WORK REQUEST:
Set down every entry again word for word, please, but skip the pictures.

[Saved data entries]
════════════════════
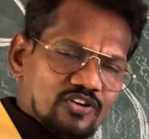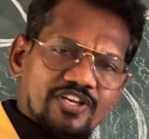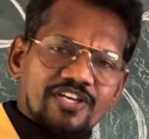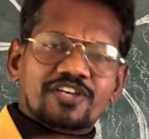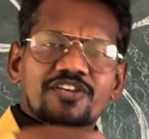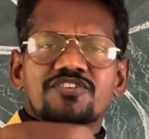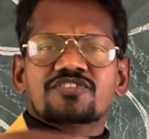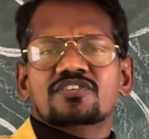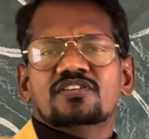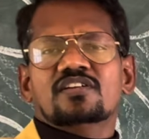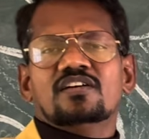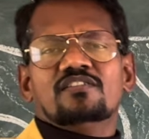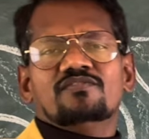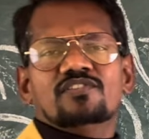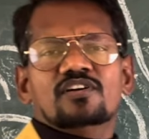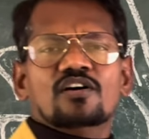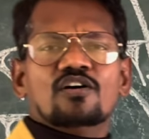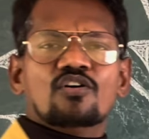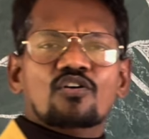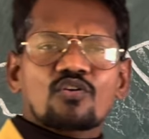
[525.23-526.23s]
location of
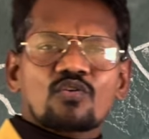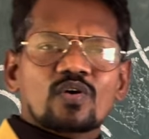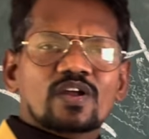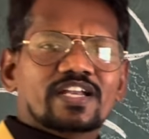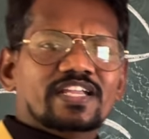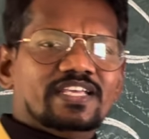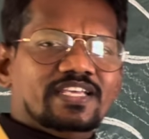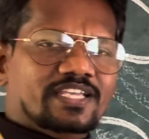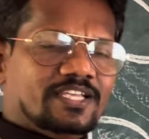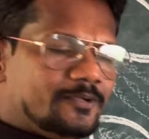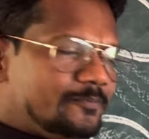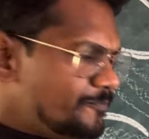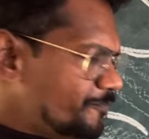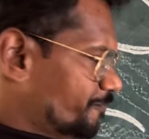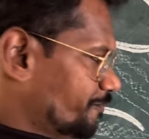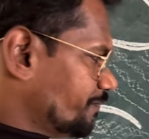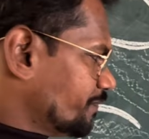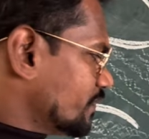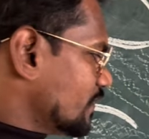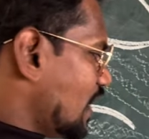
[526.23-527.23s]
the
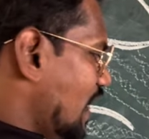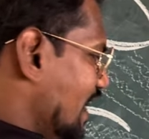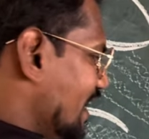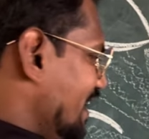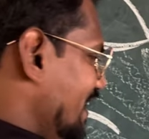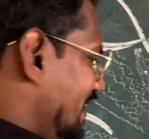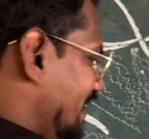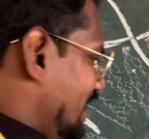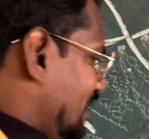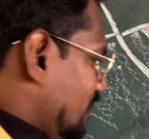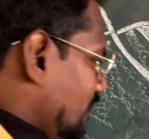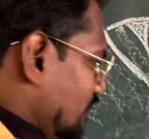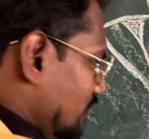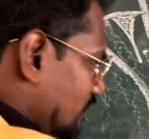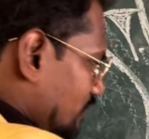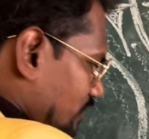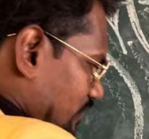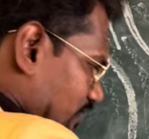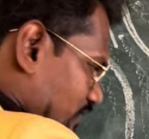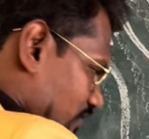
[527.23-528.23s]
ovary,
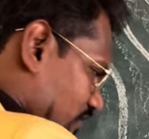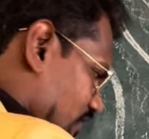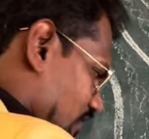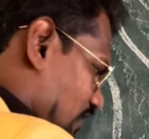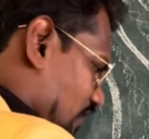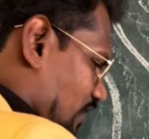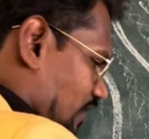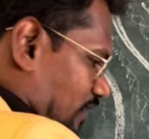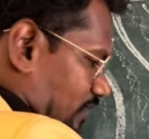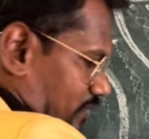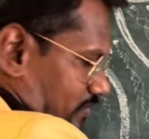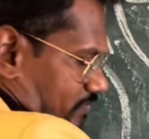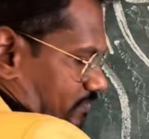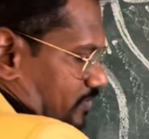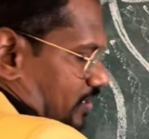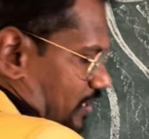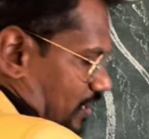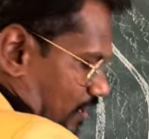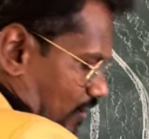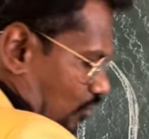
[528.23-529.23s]
again
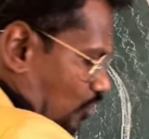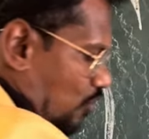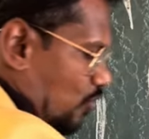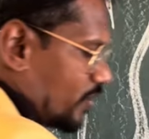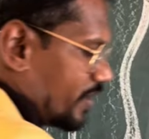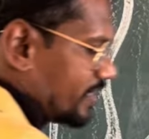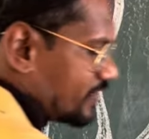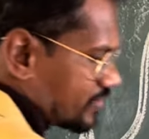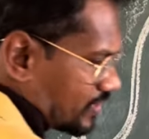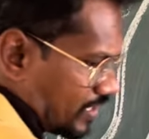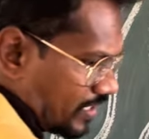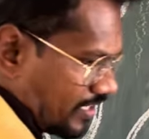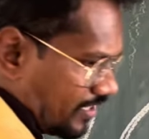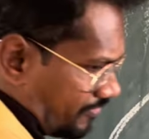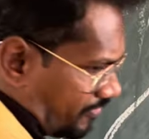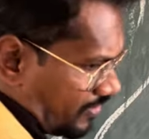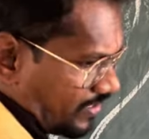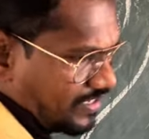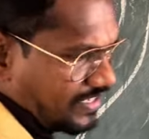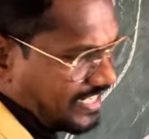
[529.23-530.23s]
the ovaries are
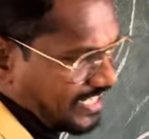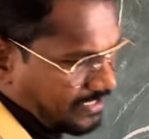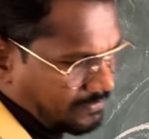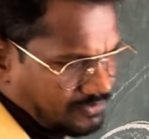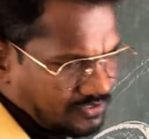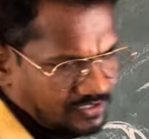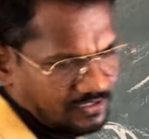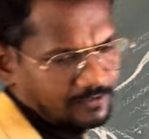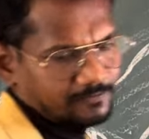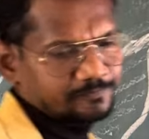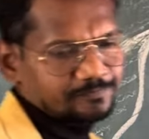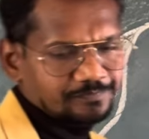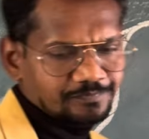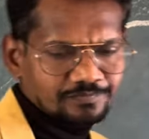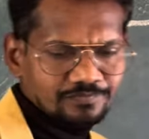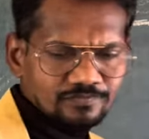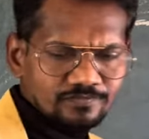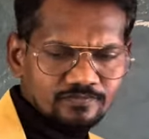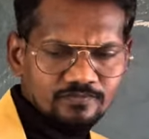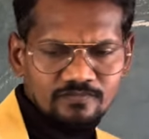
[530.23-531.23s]
different types:
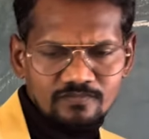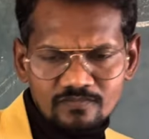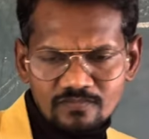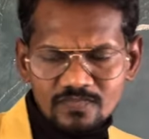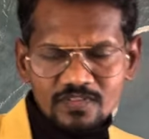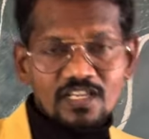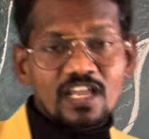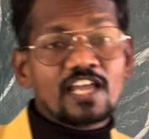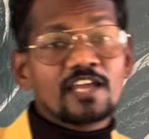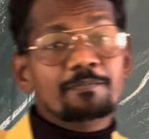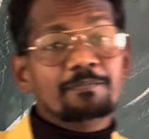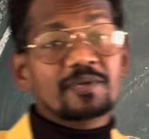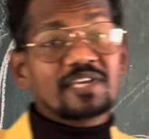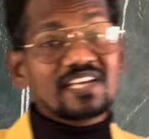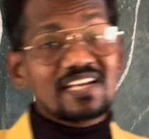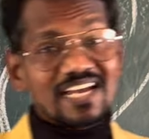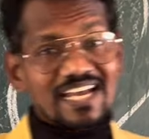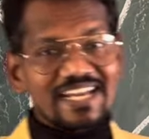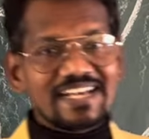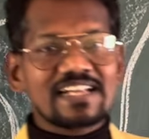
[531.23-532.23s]

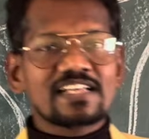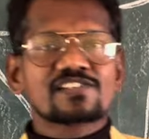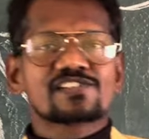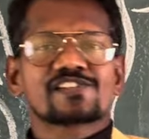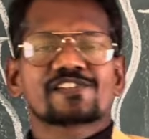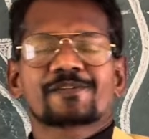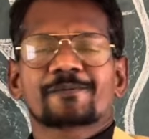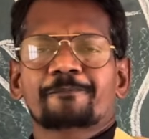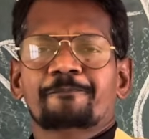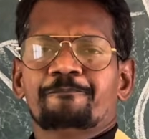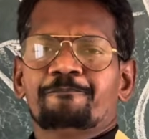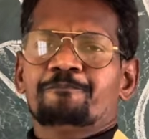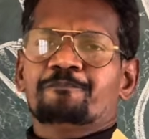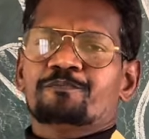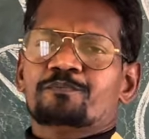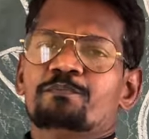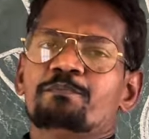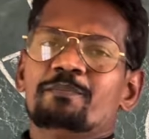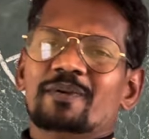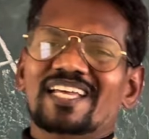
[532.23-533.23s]
epigynous,
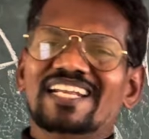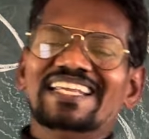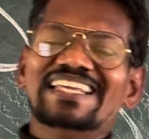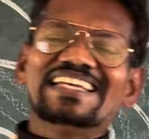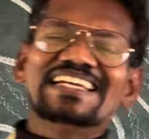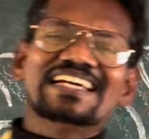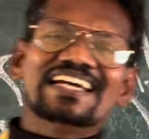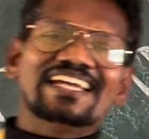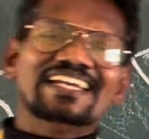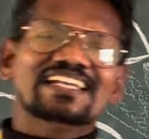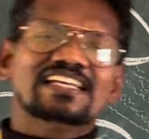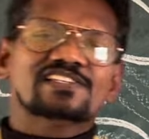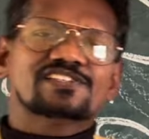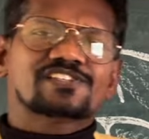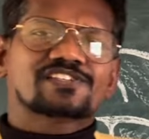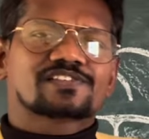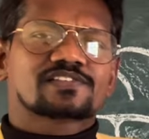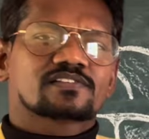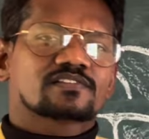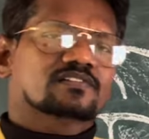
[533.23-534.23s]

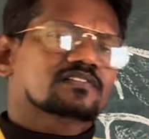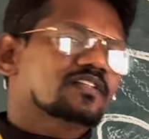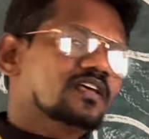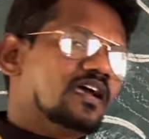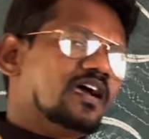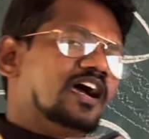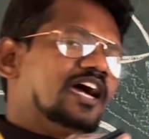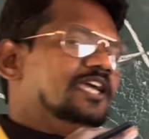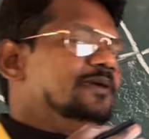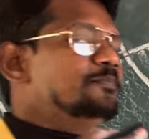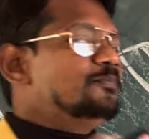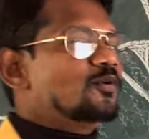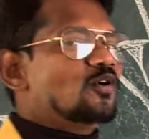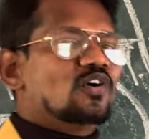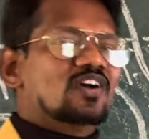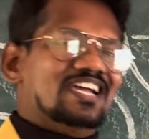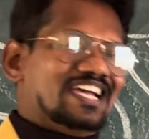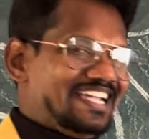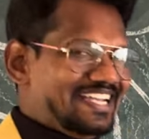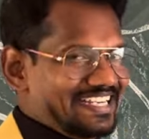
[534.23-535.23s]
perigynous,
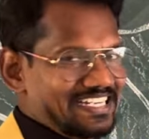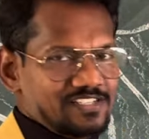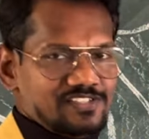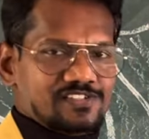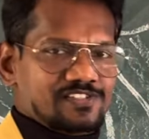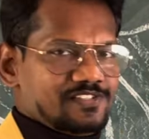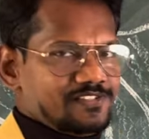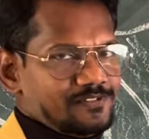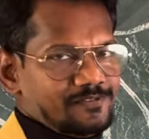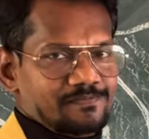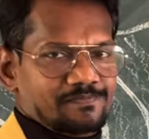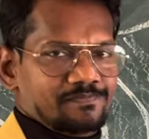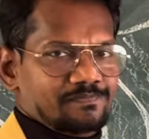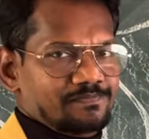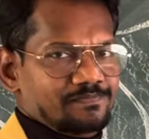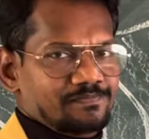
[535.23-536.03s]
hypogynous.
════════════════════
WORKED SOLUTION:
[525.23-526.23s]
location of
[526.23-527.23s]
the
[527.23-528.23s]
ovary,
[528.23-529.23s]
again
[529.23-530.23s]
the ovaries are
[530.23-531.23s]
different types:
[531.23-532.23s]

[532.23-533.23s]
epigynous,
[533.23-534.23s]

[534.23-535.23s]
perigynous,
[535.23-536.03s]
hypogynous.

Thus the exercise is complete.